# Saved data entries
◆ ◆ ◆ ◆

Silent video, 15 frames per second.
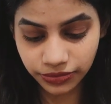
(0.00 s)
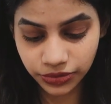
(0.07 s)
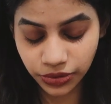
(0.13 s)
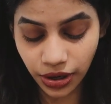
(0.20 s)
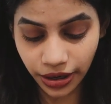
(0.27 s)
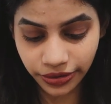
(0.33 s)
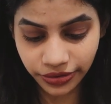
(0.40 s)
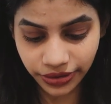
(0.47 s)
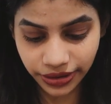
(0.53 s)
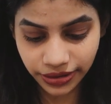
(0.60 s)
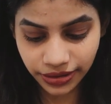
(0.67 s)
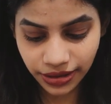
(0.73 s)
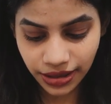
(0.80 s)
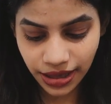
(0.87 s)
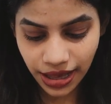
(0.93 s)
to 100,
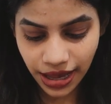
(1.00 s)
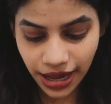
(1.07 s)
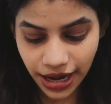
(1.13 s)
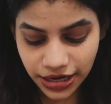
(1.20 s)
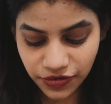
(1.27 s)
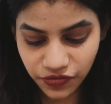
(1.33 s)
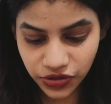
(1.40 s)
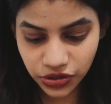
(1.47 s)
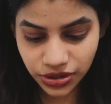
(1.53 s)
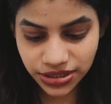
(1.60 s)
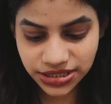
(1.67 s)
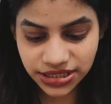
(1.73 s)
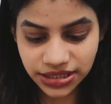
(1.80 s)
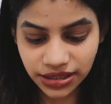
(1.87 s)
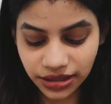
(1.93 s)
and if you can
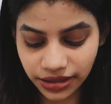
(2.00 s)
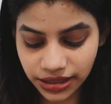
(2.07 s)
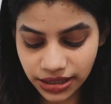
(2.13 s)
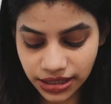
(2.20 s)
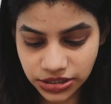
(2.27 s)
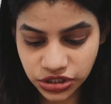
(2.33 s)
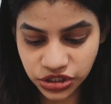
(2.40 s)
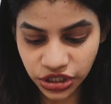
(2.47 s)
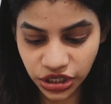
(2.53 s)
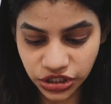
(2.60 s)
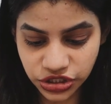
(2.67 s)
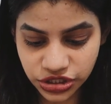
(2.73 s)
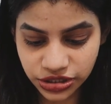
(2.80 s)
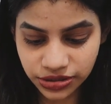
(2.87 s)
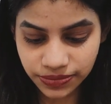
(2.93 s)
see, the green has
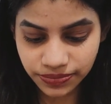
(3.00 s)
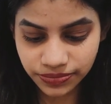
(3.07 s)
changed.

◆ ◆ ◆ ◆

Word for word, restate all of the entries above and leave each picture out.

# Task solution
Silent video, 15 frames per second.
(0.00 s)
(0.07 s)
(0.13 s)
(0.20 s)
(0.27 s)
(0.33 s)
(0.40 s)
(0.47 s)
(0.53 s)
(0.60 s)
(0.67 s)
(0.73 s)
(0.80 s)
(0.87 s)
(0.93 s)
to 100,
(1.00 s)
(1.07 s)
(1.13 s)
(1.20 s)
(1.27 s)
(1.33 s)
(1.40 s)
(1.47 s)
(1.53 s)
(1.60 s)
(1.67 s)
(1.73 s)
(1.80 s)
(1.87 s)
(1.93 s)
and if you can
(2.00 s)
(2.07 s)
(2.13 s)
(2.20 s)
(2.27 s)
(2.33 s)
(2.40 s)
(2.47 s)
(2.53 s)
(2.60 s)
(2.67 s)
(2.73 s)
(2.80 s)
(2.87 s)
(2.93 s)
see, the green has
(3.00 s)
(3.07 s)
changed.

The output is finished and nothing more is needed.